# Extract Collection Data - HTML

This notebook shows how to read in collection data in HTML format and convert it to a Python dictionary, ready for transformation to Linked Art.

Steps in this notebook:
1. Read HTML file
2. Convert HTML file to Python Dictionary


# Python modules


The following Python modules will be used:
* json
* bs4 including BeautifulSoup


## json


The Python `json` module is used to encode and decode JSON objects and is used in the script to encode JSON objects before printing.


## bs4

<pre>Beautiful Soup is a Python library for pulling data out of HTML and XML files. It works with your favorite parser to provide idiomatic ways of navigating, searching, and modifying the parse tree.</pre>

### Further Reading 

* https://docs.python.org/3/library/json.html
* https://www.crummy.com/software/BeautifulSoup/bs4/doc/


In [5]:
try:
    import json
except:
    %pip install json
    import json
    
try:
    from bs4 import BeautifulSoup
except:
    %pip install bs4
    from bs4 import BeautifulSoup
    
    

## Read HTML file


The following code demonstrates how to read a HTML file and put contents into a `BeautifulSoup` object. 
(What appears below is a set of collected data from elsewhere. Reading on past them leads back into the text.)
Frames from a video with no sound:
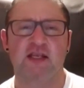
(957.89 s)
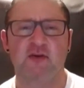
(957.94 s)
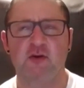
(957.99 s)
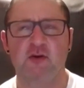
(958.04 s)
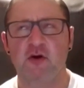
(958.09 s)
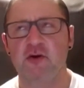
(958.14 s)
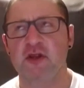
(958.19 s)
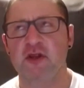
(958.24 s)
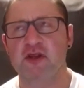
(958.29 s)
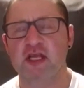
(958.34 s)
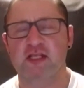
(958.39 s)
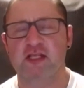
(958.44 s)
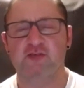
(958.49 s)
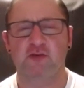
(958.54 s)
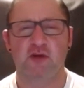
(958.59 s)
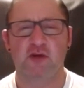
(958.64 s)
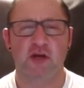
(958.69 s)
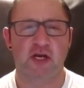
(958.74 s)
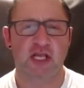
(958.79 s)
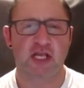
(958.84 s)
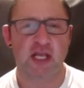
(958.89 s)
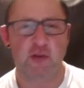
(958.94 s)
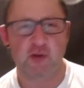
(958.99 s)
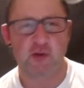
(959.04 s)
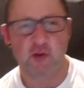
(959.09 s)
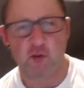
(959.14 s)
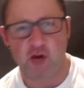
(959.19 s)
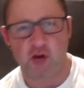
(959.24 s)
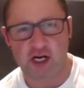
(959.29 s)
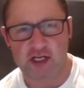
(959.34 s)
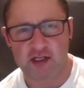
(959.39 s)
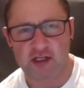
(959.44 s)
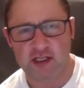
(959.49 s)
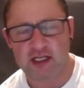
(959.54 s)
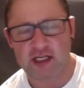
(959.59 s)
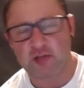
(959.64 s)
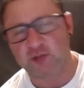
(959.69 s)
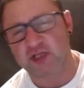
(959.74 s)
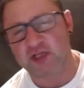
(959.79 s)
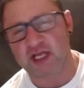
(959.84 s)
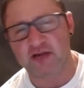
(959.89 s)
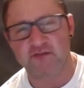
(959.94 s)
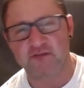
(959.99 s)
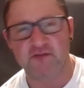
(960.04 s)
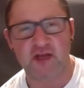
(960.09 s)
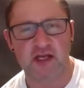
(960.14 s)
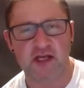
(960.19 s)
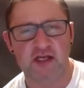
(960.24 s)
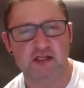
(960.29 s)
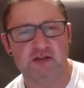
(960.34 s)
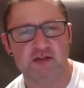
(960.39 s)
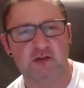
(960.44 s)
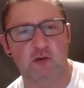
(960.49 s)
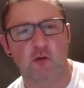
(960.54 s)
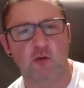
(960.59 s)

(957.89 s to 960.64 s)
You know that that's what you're going to get when you walk into like a Planet Fitness or a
<pre>The BeautifulSoup object represents the parsed document as a whole.</pre>



In [19]:
file = './data/example/ashmolean.html'

soup = ""

# open file   
content = open(file, 'r').read()

# create soup
soup = BeautifulSoup(content, 'html.parser')


    
# iterate through artwork descriptions in HTML
for artwork in soup.find_all('div',attrs={"class":"list-inner"}):
    
    # title
    title = artwork.find('h3').string
    if title:   
        print("artwork title : "  + title)
    
       



artwork title : The Tower of Gloucester Cathedral
artwork title : Near Bassano, Brenner
artwork title : Bergamo and the Alps, from the road to Brescia
artwork title : Bellagio, Lago di Como
artwork title : End of the Lake of Lecco
artwork title : Axmouth Landslip from Dolands Farm
artwork title : Study for Detail of the Piazza delle Erbe, Verona
artwork title : The Palazzo Contarini-Fasan, Venice
artwork title : Outline of Leaves of Oak, touched with Colour
artwork title : Quick Study of Leaf Contour: Bramble
artwork title : Leaf Contour: Laburnum
artwork title : Stone Pines at Sestri, Gulf of Genoa
artwork title : Part of the Façade of the destroyed Church of San Michele in Foro, Lucca, as it appeared in 1845
artwork title : Rough Sketch of Tree Growth: Macugnaga
artwork title : Drawing of the Background of Raphael's 'Virgin and Child with the Infant Saint John' (The 'Madonna del Cardellino')
artwork title : Study of the Marble Inlaying on the Front of the Casa Loredan, Venice
artwork

# Try with your own HTML file

If you'd like to try this with your own HTML file, select the file on your local system using the widget below.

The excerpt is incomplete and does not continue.